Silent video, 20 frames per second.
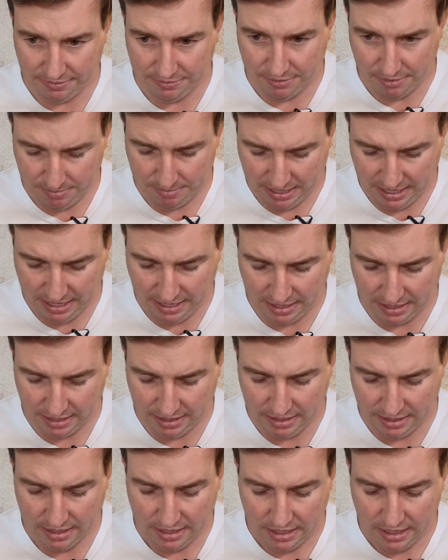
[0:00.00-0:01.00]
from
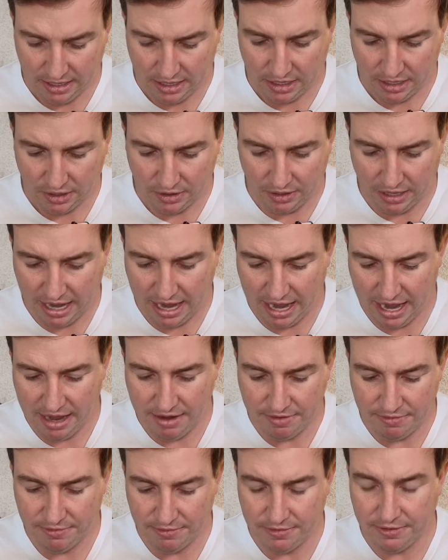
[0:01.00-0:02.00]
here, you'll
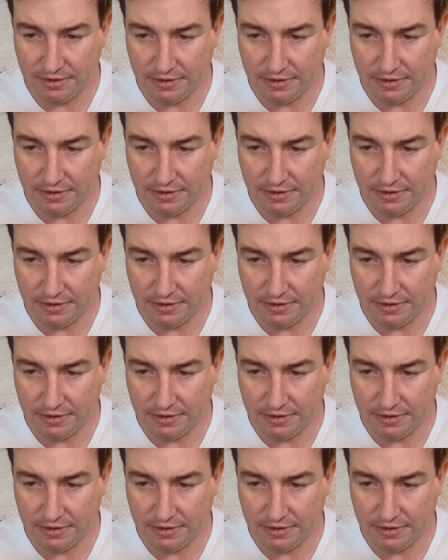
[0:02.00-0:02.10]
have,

* * *

ABOUT THIS EXERCISE:
The listing above is to be set down word for word, without its images.

WRITTEN SOLUTION:
Silent video, 20 frames per second.
[0:00.00-0:01.00]
from
[0:01.00-0:02.00]
here, you'll
[0:02.00-0:02.10]
have,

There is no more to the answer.